Re-reading Mary Shelley’s FRANKENSTEIN by Joyce Zonana

jz-headshotA few weeks ago, a former colleague invited me to visit one of his classes, to discuss Mary Wollstonecraft Shelley’s 1818 novel Frankenstein; or, The Modern Prometheus and the essay I’d published about it almost thirty years ago, “‘They Will Prove the Truth of My Tale: Safie’s Letters as the Feminist Core of Mary Shelley’s Frankenstein.”  To prepare for that visit, I’ve spent the past few days re-reading the book, and I’m overwhelmed anew by the beauty of Shelley’s language, the brilliance of her plot, and the profoundness of her themes. The book moves me even more today than when I first read it.

Frankenstein is a novel that speaks especially powerfully to questions that concern FAR readers: patriarchal competition vs. matriarchal connection; humans’ proper relation to nature; the origin of evil. All the Frankenstein movies, however wonderful they are, simply don’t do the book justice. The belief that it is a “science fiction” or “horror” story keeps many potential readers, I suspect, from picking up this book that expresses its author’s deepest, explicitly feminist meditations about human life.

“I am malicious because I am miserable,” Victor Frankenstein’s creation, the purported “monster” tells him after killing Victor’s young brother: “I was benevolent; my soul glowed with love and humanity; but am I not alone, miserably alone?”

Victor, the ambitious young scientist, had wanted to create human life.  He labors for nearly two years, but “the beauty of the dream vanished” the moment he sees the ugliness of the creature he has animated from dead matter. It seems more than strange for a parent–even such a perverse one–to abandon a child solely because it is ugly, but Victor cannot bring himself to look at the “wretch” he so longed to create.

Left to himself, the outcast, nameless creature wanders helplessly through the world, finding food and shelter as he can, and discovering that other humans, too, fear him and, as a result, attack him. Is the creature a migrant, an alien “other” whose presence on our doorstep we refuse? At one point, he hopes that an especially loving, intimate family might adopt him; after spending months hiding nearby and secretly helping them, he ventures to petition the blind elderly father, explaining how people are prejudiced against him:

I have good dispositions; my life has been hitherto harmless, and, in some degree, beneficial; but a fatal prejudice clouds their eyes, and where they ought to see a feeling and kind friend, they behold only a detestable monster.
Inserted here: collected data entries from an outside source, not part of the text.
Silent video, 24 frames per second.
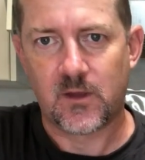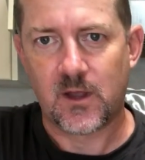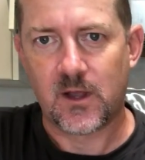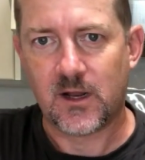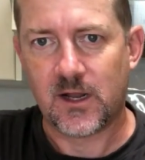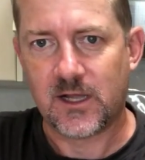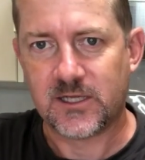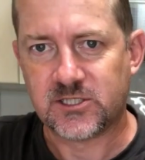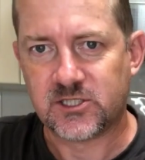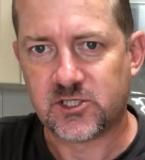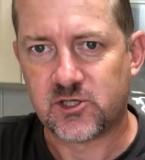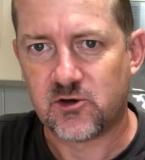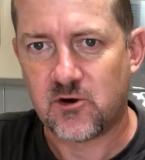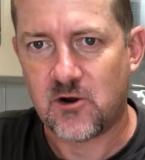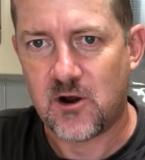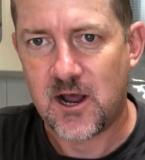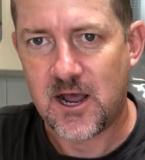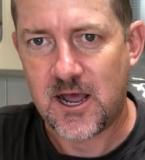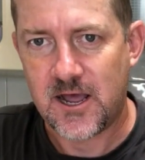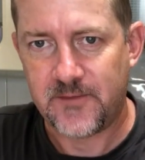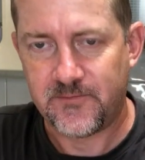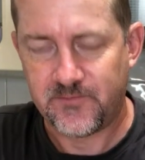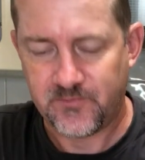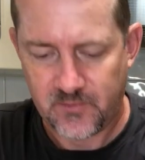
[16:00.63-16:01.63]
Let's
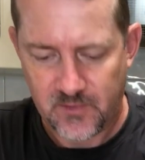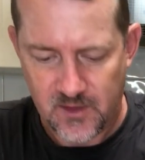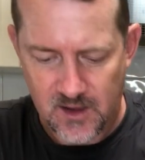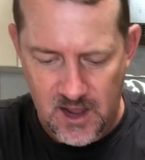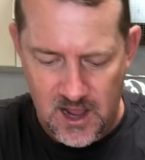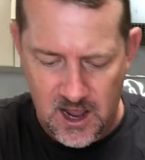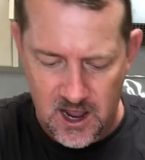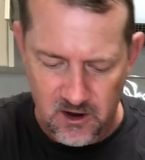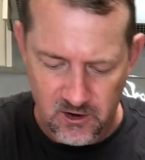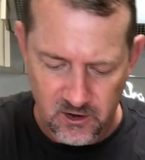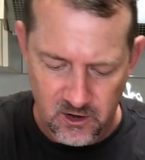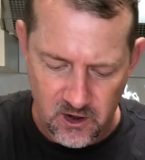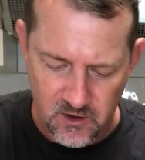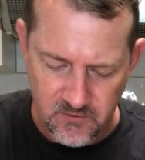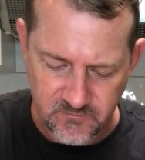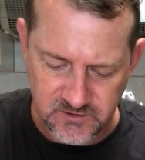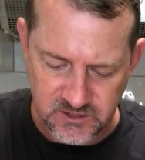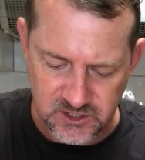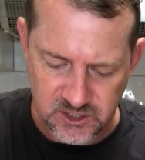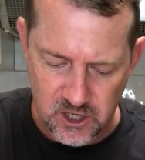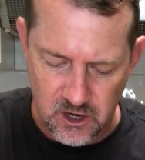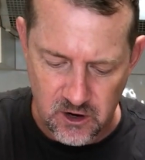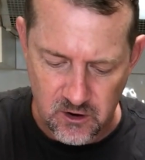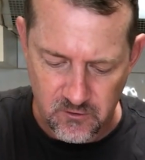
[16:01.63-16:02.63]
try our loaf
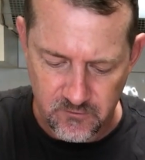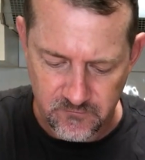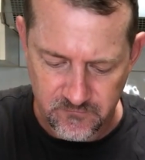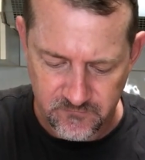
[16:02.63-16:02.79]
style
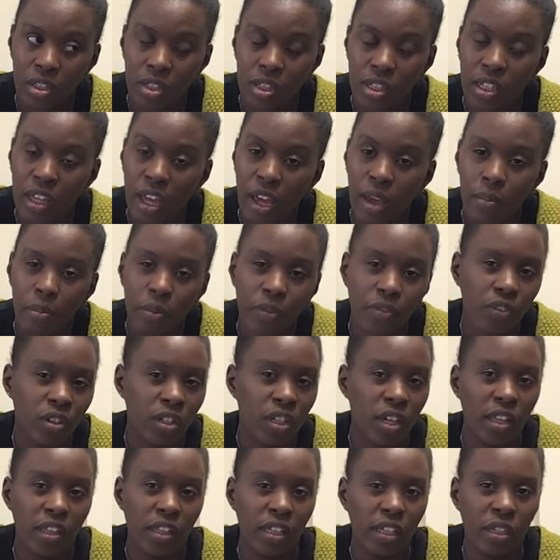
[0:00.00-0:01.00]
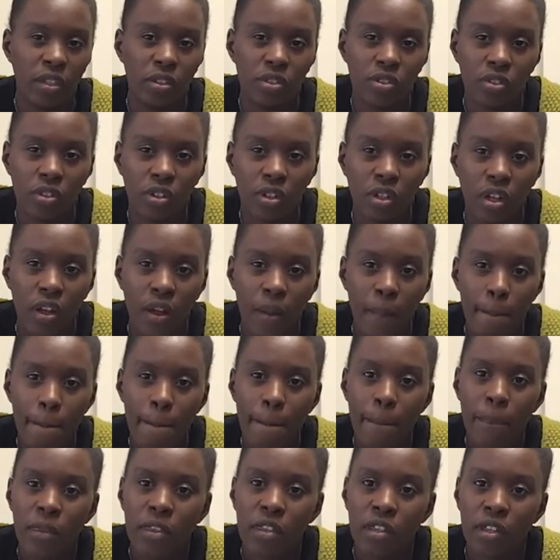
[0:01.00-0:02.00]
Yeah, we've got nothing else on.
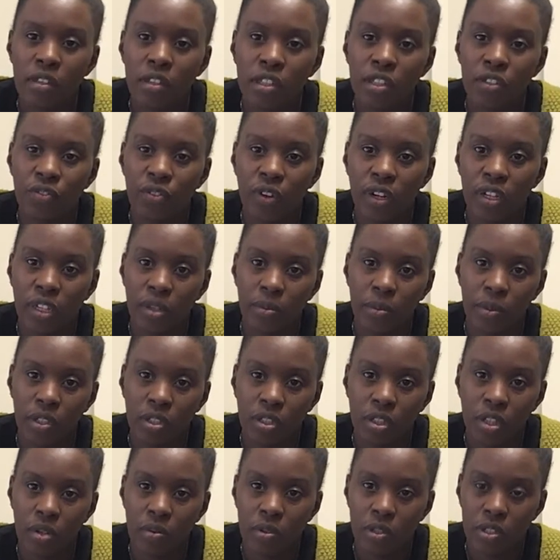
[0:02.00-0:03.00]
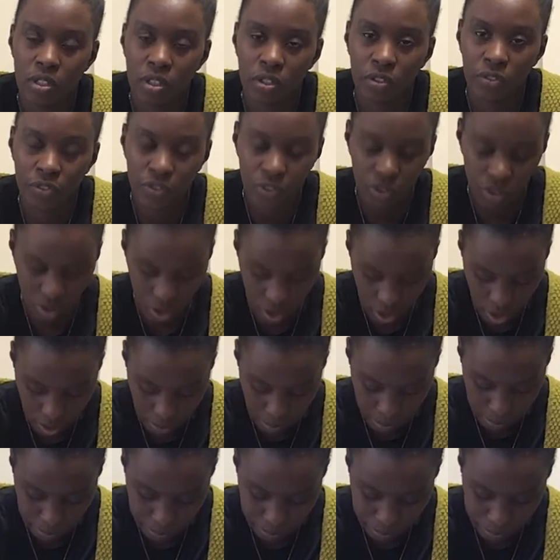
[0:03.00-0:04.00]
So this Friday we're going to go with soul food.
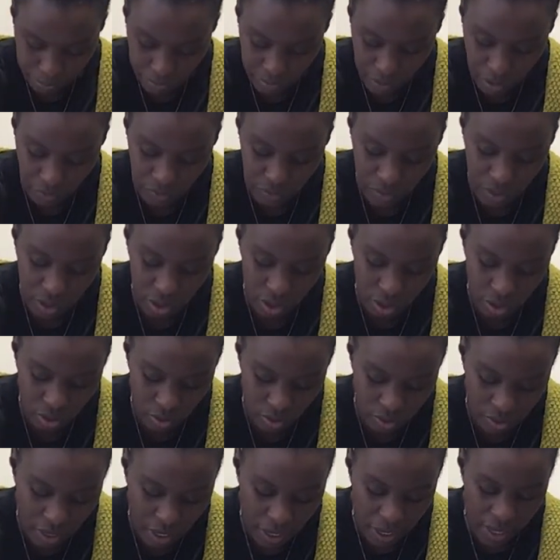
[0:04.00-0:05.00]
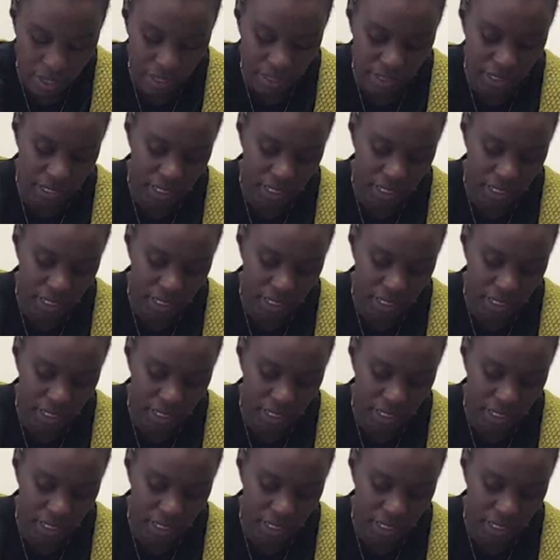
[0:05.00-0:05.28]
Definitely going to do that.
Because the old man cannot see the creature, he is moved by his words and offers to help; but the moment his children come in, they are alarmed by the creature’s uncouth looks, and, like everyone before them, immediately attack.

The creature’s benevolence turns to momentary feelings of “rage and revenge.” Yet these feelings pass, and a while later, he saves a young girl from drowning. But a man who sees him carrying her body is horrified. The man shoots and wounds the creature:

The feelings of kindness and gentleness, which I had entertained but a few moments before, gave place to hellish rage and gnashing of teeth. Inflamed by pain, I vowed eternal hatred and vengeance to all mankind.

And so is born the “monster” most people associate with the name Frankenstein–a lone and lonely terrorist who lashes out against a world that has no place for him. One by one, he strangles all the people his “maker” holds dear: Victor’s brother William, his best friend Clerval, and his cousin/bride Elizabeth.

Yet the novel invites us to have compassion for the creature, even while it condemns the society that makes him as he is. Victor, raised by a devoted mother and tenderly loved by a doting cousin, should have known better. As should we.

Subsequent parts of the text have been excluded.